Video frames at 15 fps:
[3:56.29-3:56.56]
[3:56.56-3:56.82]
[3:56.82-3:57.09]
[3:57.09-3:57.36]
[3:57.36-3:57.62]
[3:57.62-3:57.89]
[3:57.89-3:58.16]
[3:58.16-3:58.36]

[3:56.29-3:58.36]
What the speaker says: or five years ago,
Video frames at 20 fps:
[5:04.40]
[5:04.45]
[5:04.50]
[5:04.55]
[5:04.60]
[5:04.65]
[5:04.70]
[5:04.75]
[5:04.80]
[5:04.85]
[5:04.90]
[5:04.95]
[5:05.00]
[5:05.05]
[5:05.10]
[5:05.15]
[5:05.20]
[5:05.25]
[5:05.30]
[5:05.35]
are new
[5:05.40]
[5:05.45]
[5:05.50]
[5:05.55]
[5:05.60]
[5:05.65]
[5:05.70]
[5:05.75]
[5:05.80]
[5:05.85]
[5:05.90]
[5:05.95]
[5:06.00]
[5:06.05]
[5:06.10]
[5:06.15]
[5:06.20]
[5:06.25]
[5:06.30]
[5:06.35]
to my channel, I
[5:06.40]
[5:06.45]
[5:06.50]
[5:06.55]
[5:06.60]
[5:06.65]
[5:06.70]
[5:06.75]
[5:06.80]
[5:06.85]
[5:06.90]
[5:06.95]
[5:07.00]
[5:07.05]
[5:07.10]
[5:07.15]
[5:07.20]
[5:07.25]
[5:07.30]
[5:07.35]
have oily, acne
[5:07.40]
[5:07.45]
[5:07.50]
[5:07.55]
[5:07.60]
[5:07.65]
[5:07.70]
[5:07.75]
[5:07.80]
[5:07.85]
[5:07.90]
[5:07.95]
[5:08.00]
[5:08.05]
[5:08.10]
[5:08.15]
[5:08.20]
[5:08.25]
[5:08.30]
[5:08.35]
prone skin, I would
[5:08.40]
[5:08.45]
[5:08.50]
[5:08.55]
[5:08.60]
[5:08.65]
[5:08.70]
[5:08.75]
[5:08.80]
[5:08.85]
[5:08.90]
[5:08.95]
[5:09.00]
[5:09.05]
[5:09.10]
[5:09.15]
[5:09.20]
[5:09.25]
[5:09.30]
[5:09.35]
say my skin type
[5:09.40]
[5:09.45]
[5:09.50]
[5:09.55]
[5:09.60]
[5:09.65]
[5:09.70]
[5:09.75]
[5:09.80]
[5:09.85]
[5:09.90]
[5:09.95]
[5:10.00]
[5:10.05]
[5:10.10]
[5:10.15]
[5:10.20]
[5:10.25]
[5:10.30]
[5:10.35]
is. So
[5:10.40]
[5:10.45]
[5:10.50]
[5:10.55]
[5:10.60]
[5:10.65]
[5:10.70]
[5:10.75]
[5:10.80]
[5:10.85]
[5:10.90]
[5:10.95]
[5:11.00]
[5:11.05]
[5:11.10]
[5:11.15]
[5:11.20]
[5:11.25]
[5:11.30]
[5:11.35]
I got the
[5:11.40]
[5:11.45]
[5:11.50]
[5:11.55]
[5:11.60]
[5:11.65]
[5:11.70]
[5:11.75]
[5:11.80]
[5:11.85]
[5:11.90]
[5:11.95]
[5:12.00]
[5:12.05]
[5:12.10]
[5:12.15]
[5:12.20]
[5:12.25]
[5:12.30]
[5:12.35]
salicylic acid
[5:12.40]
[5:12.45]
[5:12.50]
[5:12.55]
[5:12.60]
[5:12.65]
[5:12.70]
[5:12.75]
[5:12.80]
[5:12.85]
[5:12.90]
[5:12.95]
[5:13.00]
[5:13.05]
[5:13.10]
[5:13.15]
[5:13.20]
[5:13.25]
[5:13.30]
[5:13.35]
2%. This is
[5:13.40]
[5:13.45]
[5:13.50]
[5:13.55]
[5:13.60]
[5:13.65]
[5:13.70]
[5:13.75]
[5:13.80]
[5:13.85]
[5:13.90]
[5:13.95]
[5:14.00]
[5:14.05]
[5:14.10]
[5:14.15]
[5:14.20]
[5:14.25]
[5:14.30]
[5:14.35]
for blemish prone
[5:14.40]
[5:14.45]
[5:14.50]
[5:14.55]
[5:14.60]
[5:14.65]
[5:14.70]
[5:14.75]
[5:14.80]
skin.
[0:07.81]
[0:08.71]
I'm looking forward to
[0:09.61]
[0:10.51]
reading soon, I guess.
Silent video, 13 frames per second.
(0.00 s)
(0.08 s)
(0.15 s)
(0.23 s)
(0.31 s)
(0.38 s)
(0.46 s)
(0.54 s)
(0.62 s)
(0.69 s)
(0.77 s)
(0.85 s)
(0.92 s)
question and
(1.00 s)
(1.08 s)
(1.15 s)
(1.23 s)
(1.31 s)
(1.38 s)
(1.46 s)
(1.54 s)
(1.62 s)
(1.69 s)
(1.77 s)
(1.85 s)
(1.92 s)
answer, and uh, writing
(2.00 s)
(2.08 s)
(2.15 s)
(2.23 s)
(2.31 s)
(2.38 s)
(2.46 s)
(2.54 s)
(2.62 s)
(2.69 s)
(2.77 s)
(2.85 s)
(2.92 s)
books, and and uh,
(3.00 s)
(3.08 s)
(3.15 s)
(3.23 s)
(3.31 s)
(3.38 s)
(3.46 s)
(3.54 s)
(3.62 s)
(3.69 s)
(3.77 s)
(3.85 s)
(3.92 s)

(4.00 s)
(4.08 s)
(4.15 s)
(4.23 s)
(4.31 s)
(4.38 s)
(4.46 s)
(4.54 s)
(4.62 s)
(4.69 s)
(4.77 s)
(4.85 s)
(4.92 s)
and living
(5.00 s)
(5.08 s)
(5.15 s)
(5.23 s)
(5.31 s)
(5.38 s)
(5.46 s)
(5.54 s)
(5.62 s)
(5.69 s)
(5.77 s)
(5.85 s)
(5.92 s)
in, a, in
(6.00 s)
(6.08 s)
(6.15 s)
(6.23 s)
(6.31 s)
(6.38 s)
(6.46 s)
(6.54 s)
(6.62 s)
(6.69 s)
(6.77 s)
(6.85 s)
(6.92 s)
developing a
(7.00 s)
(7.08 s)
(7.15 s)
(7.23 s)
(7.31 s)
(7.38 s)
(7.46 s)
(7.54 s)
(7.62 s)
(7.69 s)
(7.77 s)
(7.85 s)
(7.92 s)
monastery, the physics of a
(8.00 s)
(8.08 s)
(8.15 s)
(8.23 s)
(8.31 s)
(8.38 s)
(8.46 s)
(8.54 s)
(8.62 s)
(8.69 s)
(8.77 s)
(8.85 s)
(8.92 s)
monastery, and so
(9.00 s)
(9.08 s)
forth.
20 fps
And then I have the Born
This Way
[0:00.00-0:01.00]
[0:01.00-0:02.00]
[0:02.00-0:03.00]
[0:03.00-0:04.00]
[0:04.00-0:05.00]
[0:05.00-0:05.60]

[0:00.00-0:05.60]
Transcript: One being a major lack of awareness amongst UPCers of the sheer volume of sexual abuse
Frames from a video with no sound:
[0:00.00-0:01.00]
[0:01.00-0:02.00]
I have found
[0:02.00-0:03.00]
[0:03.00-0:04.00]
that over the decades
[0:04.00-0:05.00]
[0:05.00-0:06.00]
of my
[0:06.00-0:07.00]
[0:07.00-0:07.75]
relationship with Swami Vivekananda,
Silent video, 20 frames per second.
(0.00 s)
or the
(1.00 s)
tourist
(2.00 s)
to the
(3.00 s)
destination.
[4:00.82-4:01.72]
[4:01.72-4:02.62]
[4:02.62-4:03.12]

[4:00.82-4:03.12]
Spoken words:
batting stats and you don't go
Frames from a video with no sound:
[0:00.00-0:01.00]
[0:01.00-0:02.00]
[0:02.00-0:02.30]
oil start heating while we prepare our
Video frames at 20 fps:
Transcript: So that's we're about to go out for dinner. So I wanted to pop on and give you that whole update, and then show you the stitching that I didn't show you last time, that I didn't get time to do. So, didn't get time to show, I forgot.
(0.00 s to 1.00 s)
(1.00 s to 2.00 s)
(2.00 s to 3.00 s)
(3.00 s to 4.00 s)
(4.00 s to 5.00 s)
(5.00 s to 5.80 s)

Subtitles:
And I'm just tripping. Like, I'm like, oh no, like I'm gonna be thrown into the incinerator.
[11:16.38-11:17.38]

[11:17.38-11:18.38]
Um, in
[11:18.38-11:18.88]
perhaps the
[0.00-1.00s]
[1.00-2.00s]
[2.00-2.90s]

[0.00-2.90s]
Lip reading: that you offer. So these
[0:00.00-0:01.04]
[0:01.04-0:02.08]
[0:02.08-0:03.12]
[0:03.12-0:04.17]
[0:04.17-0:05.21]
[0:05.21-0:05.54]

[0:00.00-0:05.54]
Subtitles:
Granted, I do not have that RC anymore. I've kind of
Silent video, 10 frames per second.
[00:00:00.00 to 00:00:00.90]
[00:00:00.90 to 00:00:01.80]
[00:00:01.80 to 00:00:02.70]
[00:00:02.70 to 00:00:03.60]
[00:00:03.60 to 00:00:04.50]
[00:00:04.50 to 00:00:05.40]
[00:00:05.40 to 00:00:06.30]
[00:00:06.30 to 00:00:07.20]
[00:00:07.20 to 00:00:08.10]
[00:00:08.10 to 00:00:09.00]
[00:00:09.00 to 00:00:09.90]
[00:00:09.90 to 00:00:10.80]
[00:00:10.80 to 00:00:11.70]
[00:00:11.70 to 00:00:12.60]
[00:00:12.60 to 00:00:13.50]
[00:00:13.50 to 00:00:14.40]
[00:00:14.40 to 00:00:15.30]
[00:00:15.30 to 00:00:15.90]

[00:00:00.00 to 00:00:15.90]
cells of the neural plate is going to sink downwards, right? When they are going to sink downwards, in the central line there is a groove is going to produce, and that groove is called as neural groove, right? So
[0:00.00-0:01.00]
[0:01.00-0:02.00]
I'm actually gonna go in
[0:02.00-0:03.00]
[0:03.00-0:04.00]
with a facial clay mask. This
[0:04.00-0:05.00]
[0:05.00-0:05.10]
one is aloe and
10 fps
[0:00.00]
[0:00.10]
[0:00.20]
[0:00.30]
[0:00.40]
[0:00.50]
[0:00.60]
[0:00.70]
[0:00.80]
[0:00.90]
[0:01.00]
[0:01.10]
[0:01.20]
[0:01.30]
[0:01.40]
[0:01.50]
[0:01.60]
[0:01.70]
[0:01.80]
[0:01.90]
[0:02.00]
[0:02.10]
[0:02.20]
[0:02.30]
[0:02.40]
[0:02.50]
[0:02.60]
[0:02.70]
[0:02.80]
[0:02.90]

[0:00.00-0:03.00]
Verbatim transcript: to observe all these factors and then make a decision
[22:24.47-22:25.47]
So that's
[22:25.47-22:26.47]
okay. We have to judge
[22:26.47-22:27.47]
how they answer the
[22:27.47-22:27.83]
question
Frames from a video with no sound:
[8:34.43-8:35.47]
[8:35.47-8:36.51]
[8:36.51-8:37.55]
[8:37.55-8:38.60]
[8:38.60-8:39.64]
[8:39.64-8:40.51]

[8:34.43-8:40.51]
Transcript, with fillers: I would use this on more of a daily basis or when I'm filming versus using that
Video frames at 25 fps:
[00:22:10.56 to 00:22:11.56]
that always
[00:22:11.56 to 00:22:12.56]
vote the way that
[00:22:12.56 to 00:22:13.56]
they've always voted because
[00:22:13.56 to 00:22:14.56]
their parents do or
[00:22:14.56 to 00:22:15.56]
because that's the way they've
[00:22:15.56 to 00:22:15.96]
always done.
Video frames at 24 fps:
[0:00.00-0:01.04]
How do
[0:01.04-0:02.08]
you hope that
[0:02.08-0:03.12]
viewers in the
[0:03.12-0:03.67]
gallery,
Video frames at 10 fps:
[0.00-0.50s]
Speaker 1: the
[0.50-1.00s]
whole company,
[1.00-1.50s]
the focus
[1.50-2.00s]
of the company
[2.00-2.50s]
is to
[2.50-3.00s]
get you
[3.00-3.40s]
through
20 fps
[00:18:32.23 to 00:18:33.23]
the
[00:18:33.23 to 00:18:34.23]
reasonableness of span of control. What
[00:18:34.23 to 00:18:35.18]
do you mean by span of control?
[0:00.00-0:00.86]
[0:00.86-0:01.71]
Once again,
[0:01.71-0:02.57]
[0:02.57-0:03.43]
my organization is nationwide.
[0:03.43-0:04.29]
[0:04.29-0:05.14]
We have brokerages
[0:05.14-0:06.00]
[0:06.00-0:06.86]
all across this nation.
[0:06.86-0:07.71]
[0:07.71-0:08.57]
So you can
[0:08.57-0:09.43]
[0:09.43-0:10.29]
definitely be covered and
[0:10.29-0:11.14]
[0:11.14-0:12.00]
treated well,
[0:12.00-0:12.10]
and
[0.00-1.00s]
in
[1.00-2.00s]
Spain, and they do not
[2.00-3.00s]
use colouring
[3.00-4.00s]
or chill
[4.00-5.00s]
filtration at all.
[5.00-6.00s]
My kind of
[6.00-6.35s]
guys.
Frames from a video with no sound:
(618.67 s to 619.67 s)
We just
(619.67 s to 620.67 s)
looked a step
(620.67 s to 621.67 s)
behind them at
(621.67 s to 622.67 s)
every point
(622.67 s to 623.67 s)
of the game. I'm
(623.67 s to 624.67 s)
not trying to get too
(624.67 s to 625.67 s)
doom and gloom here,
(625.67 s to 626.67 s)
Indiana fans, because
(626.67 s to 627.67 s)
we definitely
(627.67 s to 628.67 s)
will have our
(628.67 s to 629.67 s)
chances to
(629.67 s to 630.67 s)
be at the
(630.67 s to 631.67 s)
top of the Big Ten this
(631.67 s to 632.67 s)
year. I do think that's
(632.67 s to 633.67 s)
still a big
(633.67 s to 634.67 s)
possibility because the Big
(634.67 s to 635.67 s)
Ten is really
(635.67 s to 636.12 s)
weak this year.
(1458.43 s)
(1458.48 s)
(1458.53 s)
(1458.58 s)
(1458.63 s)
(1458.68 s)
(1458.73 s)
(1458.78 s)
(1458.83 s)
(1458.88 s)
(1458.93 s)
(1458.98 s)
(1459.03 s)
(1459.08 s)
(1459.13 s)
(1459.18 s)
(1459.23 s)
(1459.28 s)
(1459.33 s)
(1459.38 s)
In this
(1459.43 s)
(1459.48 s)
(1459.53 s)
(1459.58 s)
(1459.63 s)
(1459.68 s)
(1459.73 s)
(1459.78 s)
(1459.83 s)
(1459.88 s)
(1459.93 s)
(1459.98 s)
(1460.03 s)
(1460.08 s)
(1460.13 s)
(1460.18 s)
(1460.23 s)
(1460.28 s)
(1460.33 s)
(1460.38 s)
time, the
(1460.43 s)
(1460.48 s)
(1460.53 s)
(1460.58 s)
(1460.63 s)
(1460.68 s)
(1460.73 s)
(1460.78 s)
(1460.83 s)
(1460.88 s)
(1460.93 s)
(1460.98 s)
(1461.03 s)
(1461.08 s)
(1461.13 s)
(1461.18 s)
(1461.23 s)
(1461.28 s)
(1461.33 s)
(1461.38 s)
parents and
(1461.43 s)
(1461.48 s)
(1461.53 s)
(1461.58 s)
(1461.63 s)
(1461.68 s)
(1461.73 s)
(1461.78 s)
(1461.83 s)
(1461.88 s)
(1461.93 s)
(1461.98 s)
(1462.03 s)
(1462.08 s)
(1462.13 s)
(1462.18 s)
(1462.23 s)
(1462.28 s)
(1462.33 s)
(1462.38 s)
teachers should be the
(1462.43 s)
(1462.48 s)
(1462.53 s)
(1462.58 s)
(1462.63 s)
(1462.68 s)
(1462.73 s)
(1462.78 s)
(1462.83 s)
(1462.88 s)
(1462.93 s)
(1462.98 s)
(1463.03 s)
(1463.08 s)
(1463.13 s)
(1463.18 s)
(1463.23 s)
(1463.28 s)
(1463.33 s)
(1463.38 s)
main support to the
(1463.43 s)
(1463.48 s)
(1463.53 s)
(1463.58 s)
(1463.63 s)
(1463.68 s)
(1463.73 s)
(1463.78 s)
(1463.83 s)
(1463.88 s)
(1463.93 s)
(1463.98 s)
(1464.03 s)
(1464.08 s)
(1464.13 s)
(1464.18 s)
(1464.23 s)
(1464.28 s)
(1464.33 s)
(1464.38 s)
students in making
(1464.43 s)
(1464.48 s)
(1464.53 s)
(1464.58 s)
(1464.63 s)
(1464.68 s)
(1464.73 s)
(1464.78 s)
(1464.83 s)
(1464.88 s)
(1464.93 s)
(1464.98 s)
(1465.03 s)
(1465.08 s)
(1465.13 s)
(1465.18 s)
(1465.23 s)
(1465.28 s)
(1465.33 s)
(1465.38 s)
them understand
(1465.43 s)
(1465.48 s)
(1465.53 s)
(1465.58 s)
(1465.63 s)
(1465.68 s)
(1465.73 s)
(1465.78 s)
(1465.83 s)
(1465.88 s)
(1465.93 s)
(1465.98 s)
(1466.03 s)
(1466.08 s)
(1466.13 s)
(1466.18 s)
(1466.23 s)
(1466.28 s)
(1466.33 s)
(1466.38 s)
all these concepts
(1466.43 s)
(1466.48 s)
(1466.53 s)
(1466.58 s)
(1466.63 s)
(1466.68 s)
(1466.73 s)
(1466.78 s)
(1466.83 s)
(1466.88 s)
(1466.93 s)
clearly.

## Task details
Exact retyping is required: the line with "(1461.98 s)" through the end of the data, both ends included, and no other line.

## Finished task
(1461.98 s)
(1462.03 s)
(1462.08 s)
(1462.13 s)
(1462.18 s)
(1462.23 s)
(1462.28 s)
(1462.33 s)
(1462.38 s)
teachers should be the
(1462.43 s)
(1462.48 s)
(1462.53 s)
(1462.58 s)
(1462.63 s)
(1462.68 s)
(1462.73 s)
(1462.78 s)
(1462.83 s)
(1462.88 s)
(1462.93 s)
(1462.98 s)
(1463.03 s)
(1463.08 s)
(1463.13 s)
(1463.18 s)
(1463.23 s)
(1463.28 s)
(1463.33 s)
(1463.38 s)
main support to the
(1463.43 s)
(1463.48 s)
(1463.53 s)
(1463.58 s)
(1463.63 s)
(1463.68 s)
(1463.73 s)
(1463.78 s)
(1463.83 s)
(1463.88 s)
(1463.93 s)
(1463.98 s)
(1464.03 s)
(1464.08 s)
(1464.13 s)
(1464.18 s)
(1464.23 s)
(1464.28 s)
(1464.33 s)
(1464.38 s)
students in making
(1464.43 s)
(1464.48 s)
(1464.53 s)
(1464.58 s)
(1464.63 s)
(1464.68 s)
(1464.73 s)
(1464.78 s)
(1464.83 s)
(1464.88 s)
(1464.93 s)
(1464.98 s)
(1465.03 s)
(1465.08 s)
(1465.13 s)
(1465.18 s)
(1465.23 s)
(1465.28 s)
(1465.33 s)
(1465.38 s)
them understand
(1465.43 s)
(1465.48 s)
(1465.53 s)
(1465.58 s)
(1465.63 s)
(1465.68 s)
(1465.73 s)
(1465.78 s)
(1465.83 s)
(1465.88 s)
(1465.93 s)
(1465.98 s)
(1466.03 s)
(1466.08 s)
(1466.13 s)
(1466.18 s)
(1466.23 s)
(1466.28 s)
(1466.33 s)
(1466.38 s)
all these concepts
(1466.43 s)
(1466.48 s)
(1466.53 s)
(1466.58 s)
(1466.63 s)
(1466.68 s)
(1466.73 s)
(1466.78 s)
(1466.83 s)
(1466.88 s)
(1466.93 s)
clearly.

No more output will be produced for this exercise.